Dusk and Other Stories - James Salter [25]
One morning Gloria was upstairs when something happened to catch her eye. The door to the little guest room was open and on the night table, folded, was a letter. It lay there in the silence, half of it raised like a wing in the air. The house was empty. Truus had gone to shop and pick up Christopher at nursery school. With the curiosity of a schoolgirl, Gloria sat down on the bed. She unfolded the envelope and took out the pages. The first thing her eye fell upon was a line just above the middle. It stunned her. For a moment she was dazed. She read the letter through nervously. She opened the drawer. There were others. She read them as well. Like love letters they were repetitious, but they were not love letters. He did more than work in an office, this man, much more. He went through Europe, city after city, looking for young people who in hotel rooms and cheap apartments—she was horrified by her images of it—stripped and were immersed in a river of sordid acts. The letters were like those of a high school boy, that was the most terrible part. They were letters of recruitment, so simple they might have been copied out by an illiterate.
Sitting there framed in the doorway, her hand nearly trembling, she could not think of what to do.

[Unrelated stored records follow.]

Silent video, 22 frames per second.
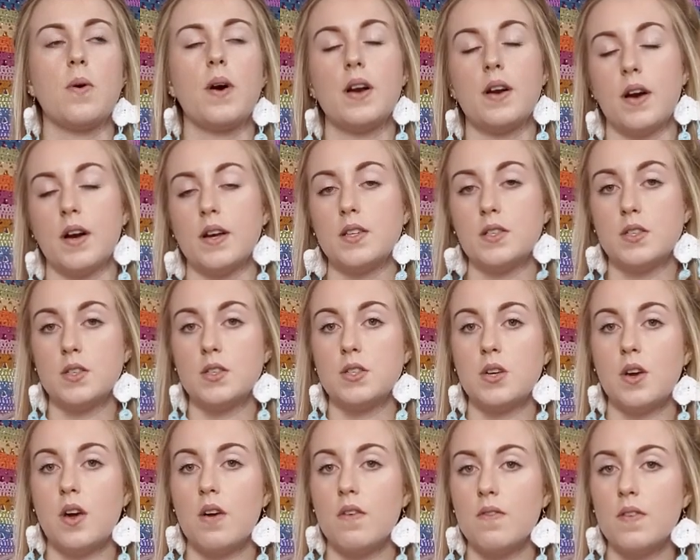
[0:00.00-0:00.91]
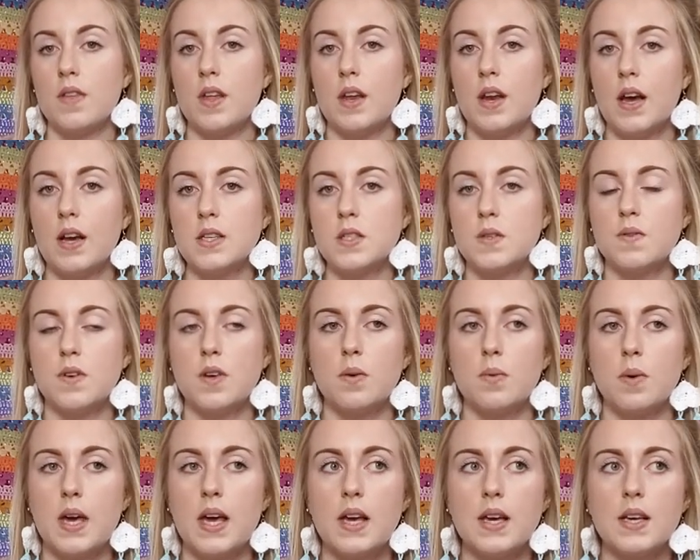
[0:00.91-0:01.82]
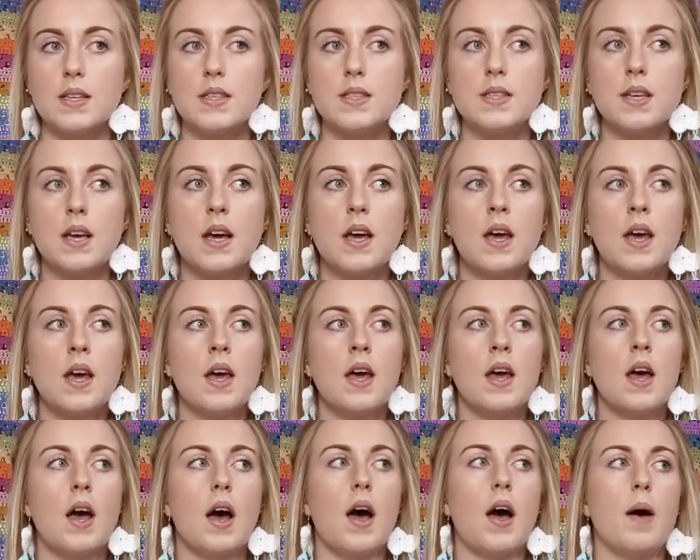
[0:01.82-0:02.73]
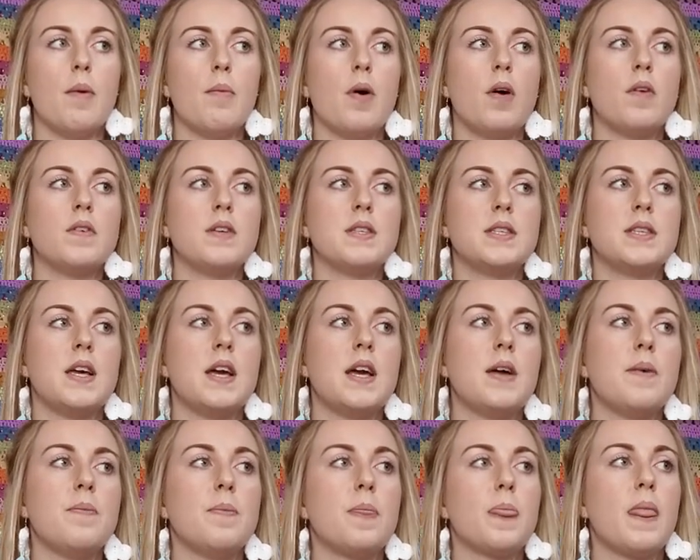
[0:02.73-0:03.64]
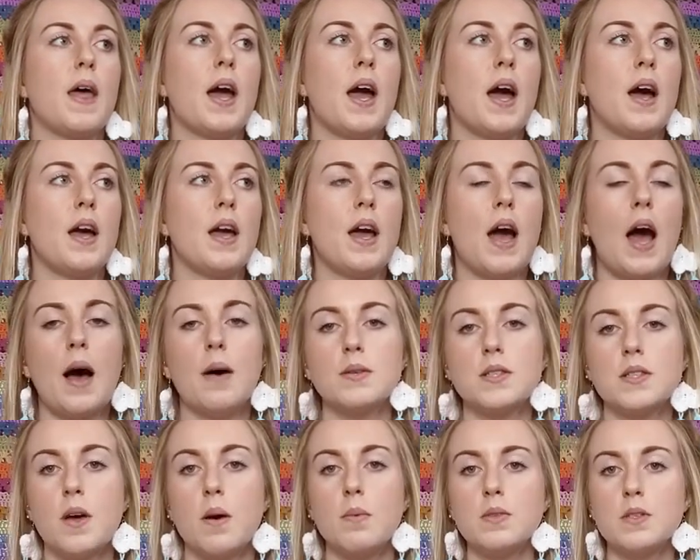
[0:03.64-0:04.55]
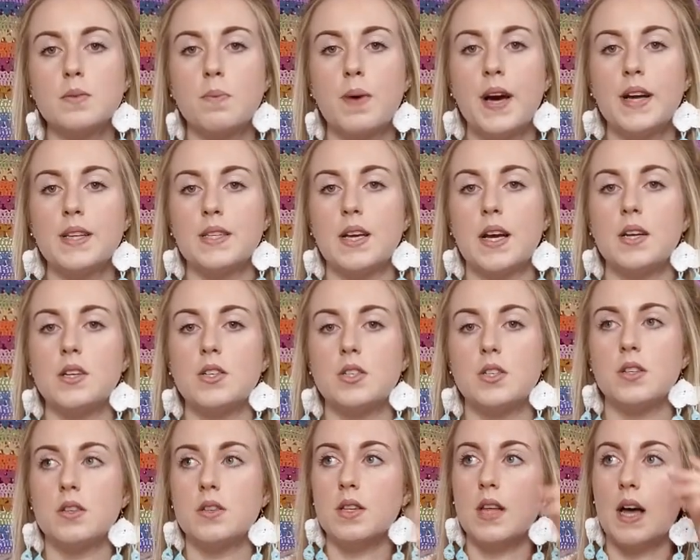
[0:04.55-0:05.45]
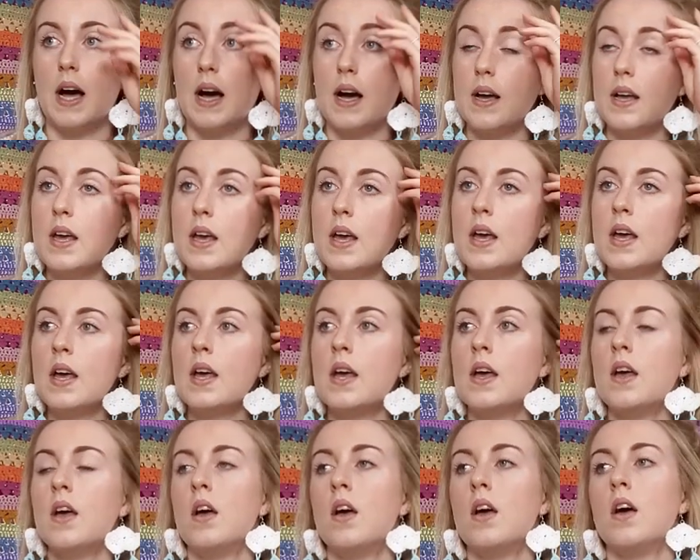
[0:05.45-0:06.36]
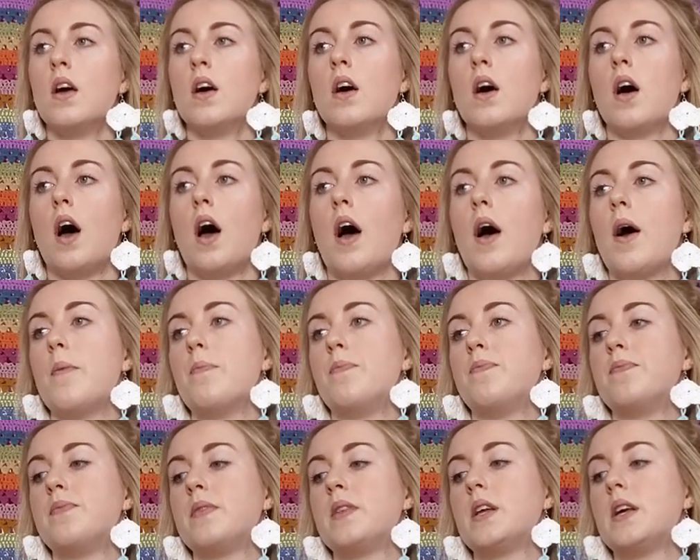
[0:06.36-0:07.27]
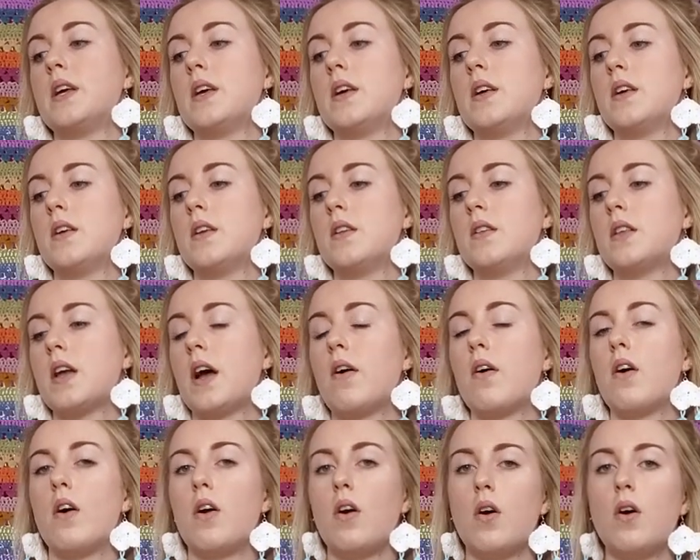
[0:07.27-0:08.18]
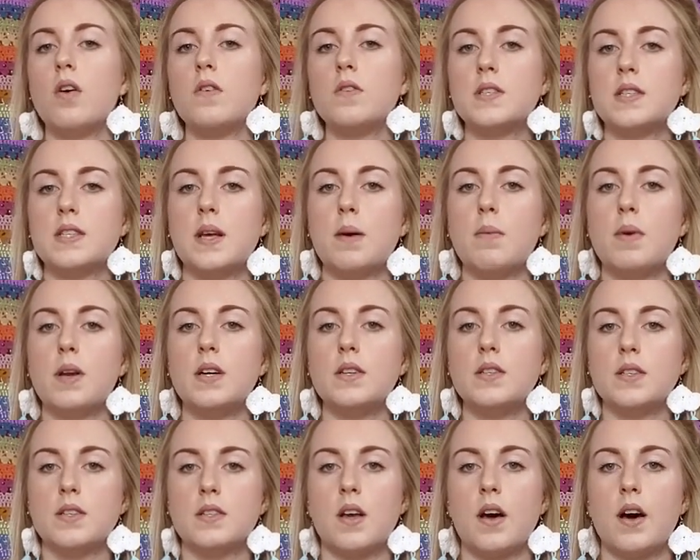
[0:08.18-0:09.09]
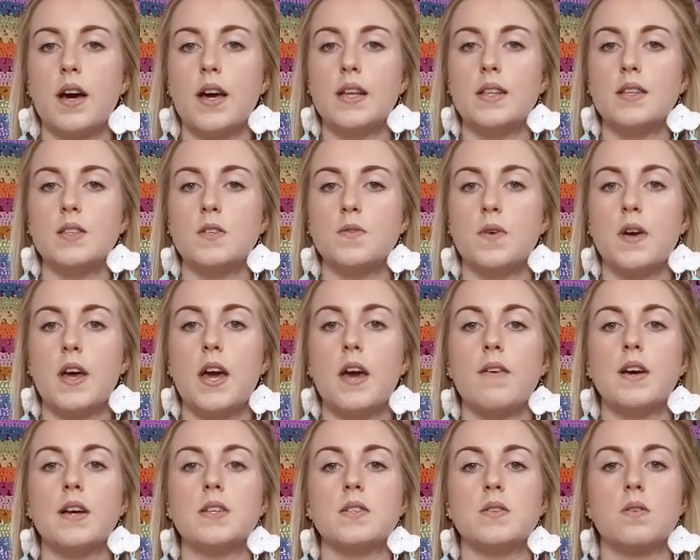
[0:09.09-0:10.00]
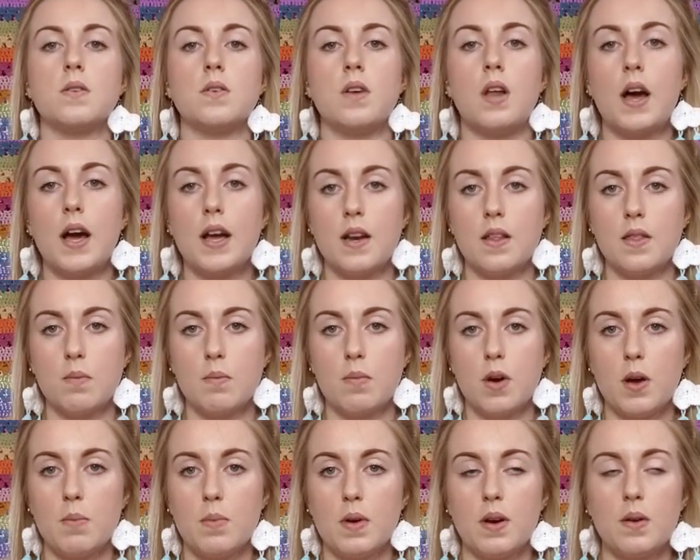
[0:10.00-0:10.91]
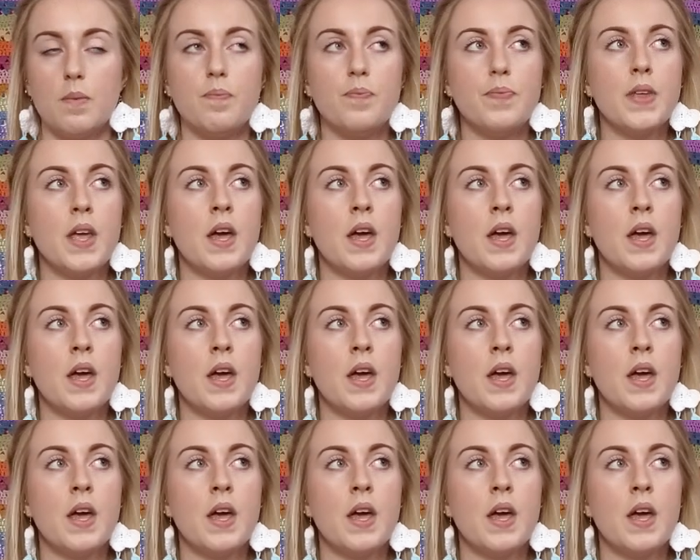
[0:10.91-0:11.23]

quite nice to do over the next few weeks. Um, obviously, ha it has come to my attention that um, there are a lot of similar designs for earrings online at the moment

She felt deeply upset, frightened, betrayed. She glanced out the window. She wondered if she should go immediately to the nursery school—she could be there in minutes—and take Christopher somewhere where he would be safe. No, that would be foolish. She hurried downstairs to the telephone.

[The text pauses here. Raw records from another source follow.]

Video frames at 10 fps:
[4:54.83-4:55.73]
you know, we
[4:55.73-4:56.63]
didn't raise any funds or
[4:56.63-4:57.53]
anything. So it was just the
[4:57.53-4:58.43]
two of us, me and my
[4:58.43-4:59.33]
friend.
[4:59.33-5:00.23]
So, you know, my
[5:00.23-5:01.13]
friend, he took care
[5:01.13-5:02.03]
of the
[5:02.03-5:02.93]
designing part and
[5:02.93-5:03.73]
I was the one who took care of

“Ned,” she said when she reached him—her voice was shaking. She was looking at one of the letters which asked a number of matter-of-fact questions.
“What is it? Is anything wrong?”
“Come right away. I need you. Something’s happened.”
For a while then she stood there with the letters in her hand. Looking around hurriedly, she put them in a drawer where garden seeds were kept. She began to calculate how long it would be before he would be there, driving out from the city.
She heard them come in. She was in her bedroom. She had regained her composure, but as she entered the kitchen she could feel her heart beating wildly. Truus was preparing lunch.
“Mummy, look at this,” Christopher said. He held up a sheet of paper. “Do you see what this is?”
“Yes. It’s very nice.”
“This is the engine,” he said. “These are the wings. These are the guns.”
She tried to focus her attention on the scrawled outline with its garish colors, but she was conscious only of the girl at work behind the counter. As Truus brought the plates to the table, Gloria tried to look calmly at her face, a face she realized she had not seen before. In it she recognized for the first time depravity, and in Truus’ limbs, their smoothness, their volume, she saw brutality and vice. Outside, in the ordinary daylight, were the trees along the side of the property, the roof of a house, the lawn, some scattered toys. It was a landscape that seemed ominous, too idyllic, too still.
“Don’t use your fingers, Christopher,” Truus said, sitting down with him. “Use your fork.”
“It won’t reach,” he said.
She pushed the plate an inch or two toward him.
“Here, try now,” she said.
Later, watching them play outside on the grass, Gloria could not help noticing a wild, almost a bestial aspect in her son’s excitement, as if a crudeness were somehow becoming part of him, soiling him. A line from the many that lay writhing in her head came forth. I hope you will be ready to take my big cock when I see you again. P.S. Have you had any big cocks lately? I miss you and think of you and it makes me very hard. “Have you ever read anything like that?” Gloria asked.
“Not exactly.”
“It’s the most disgusting thing. I can’t believe it.